(Data listing begins)
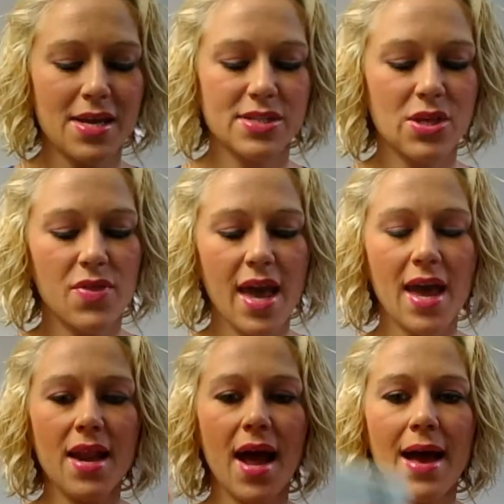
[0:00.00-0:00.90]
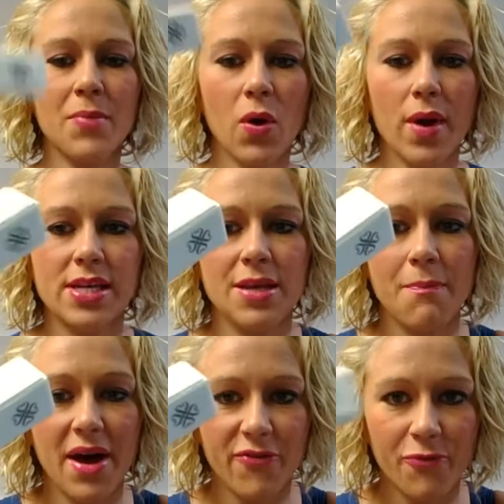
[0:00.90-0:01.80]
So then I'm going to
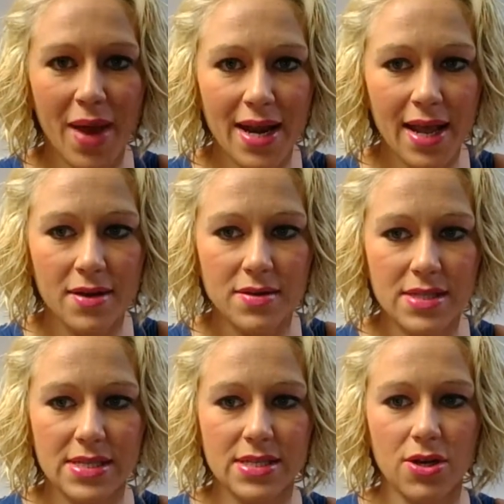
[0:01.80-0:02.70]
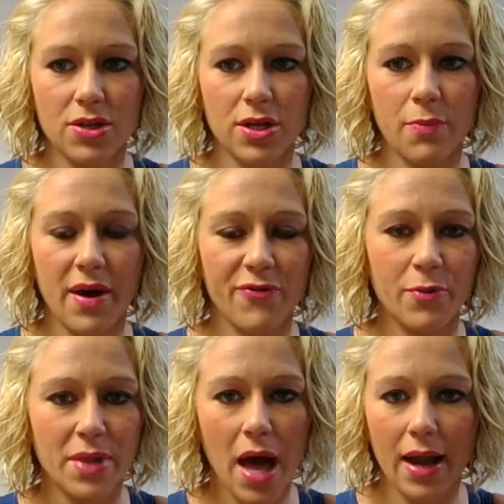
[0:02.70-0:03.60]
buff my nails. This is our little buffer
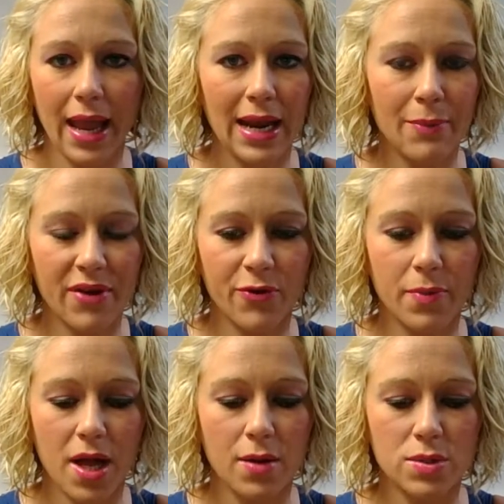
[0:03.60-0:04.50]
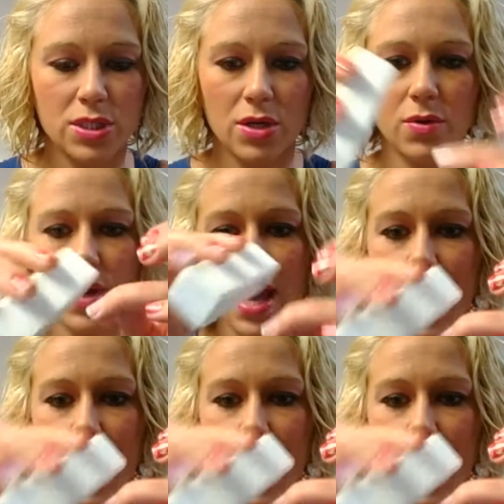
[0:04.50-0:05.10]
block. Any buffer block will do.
(Data listing ends)
(Data listing begins)
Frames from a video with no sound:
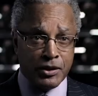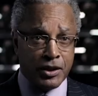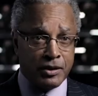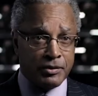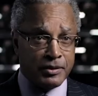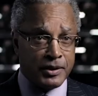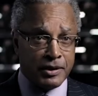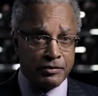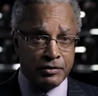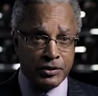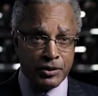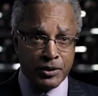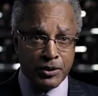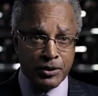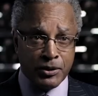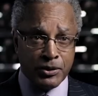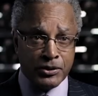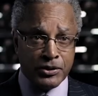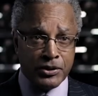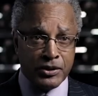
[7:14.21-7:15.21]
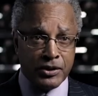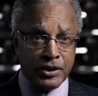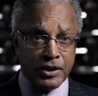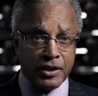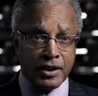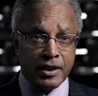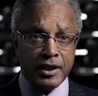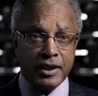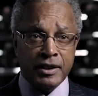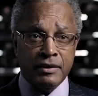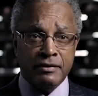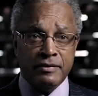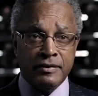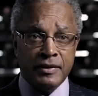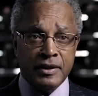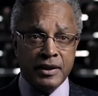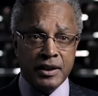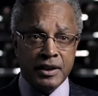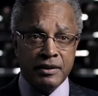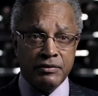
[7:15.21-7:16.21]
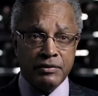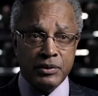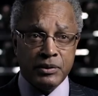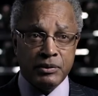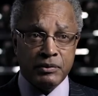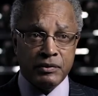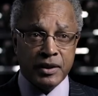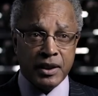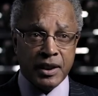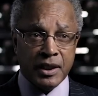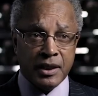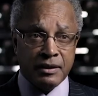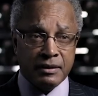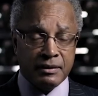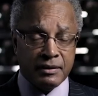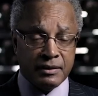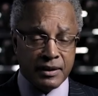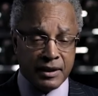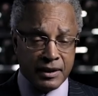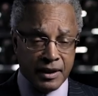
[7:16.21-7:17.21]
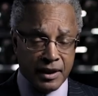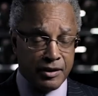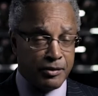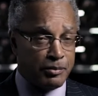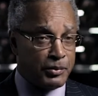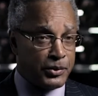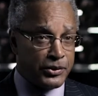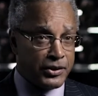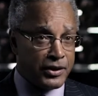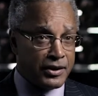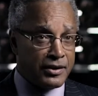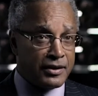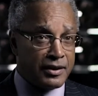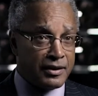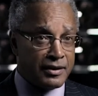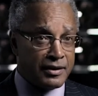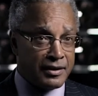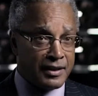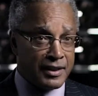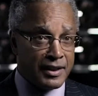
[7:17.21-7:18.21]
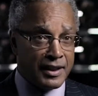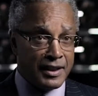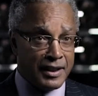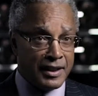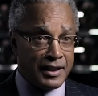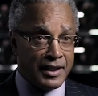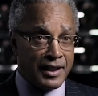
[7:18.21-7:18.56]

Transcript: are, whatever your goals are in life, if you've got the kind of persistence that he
(Data listing ends)
- Task objective: Above are some entries. Restate word for word the lines from the one holding "Frames from a" through the one holding "Transcript: are, whatever", but not the pictures.

- Response below:
Frames from a video with no sound:
[7:14.21-7:15.21]
[7:15.21-7:16.21]
[7:16.21-7:17.21]
[7:17.21-7:18.21]
[7:18.21-7:18.56]

Transcript: are, whatever your goals are in life, if you've got the kind of persistence that he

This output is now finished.